(Data extracted from a collection)
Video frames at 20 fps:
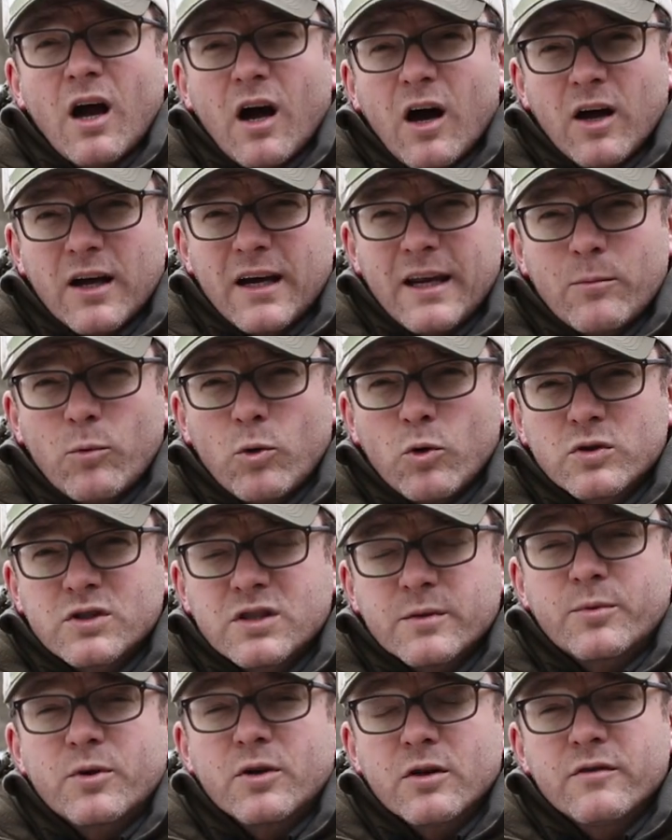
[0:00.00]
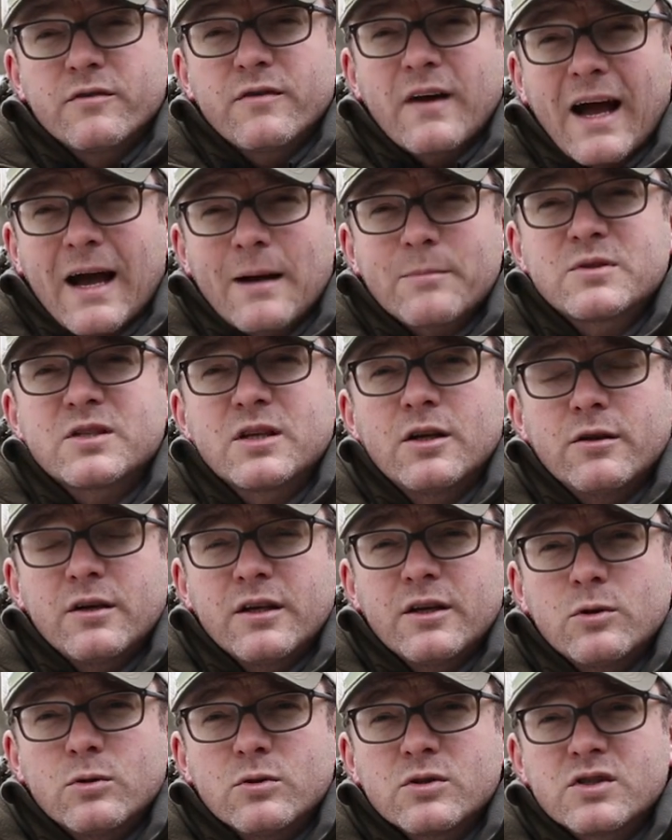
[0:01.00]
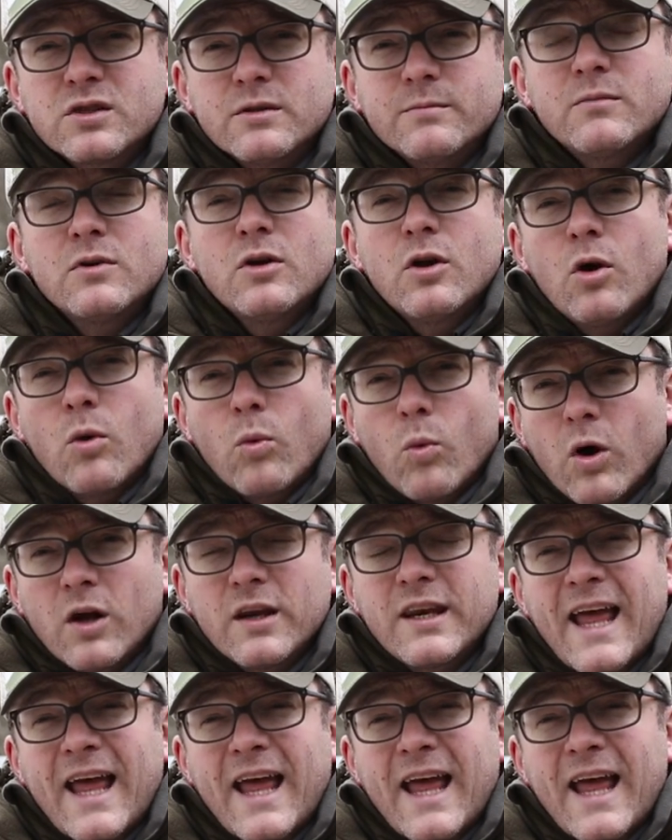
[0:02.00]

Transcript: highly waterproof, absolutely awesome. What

*DIRECTIONS*: Could the entries above be printed again exactly, apart from the pictures?

*RESULT*:
Video frames at 20 fps:
[0:00.00]
[0:01.00]
[0:02.00]

Transcript: highly waterproof, absolutely awesome. What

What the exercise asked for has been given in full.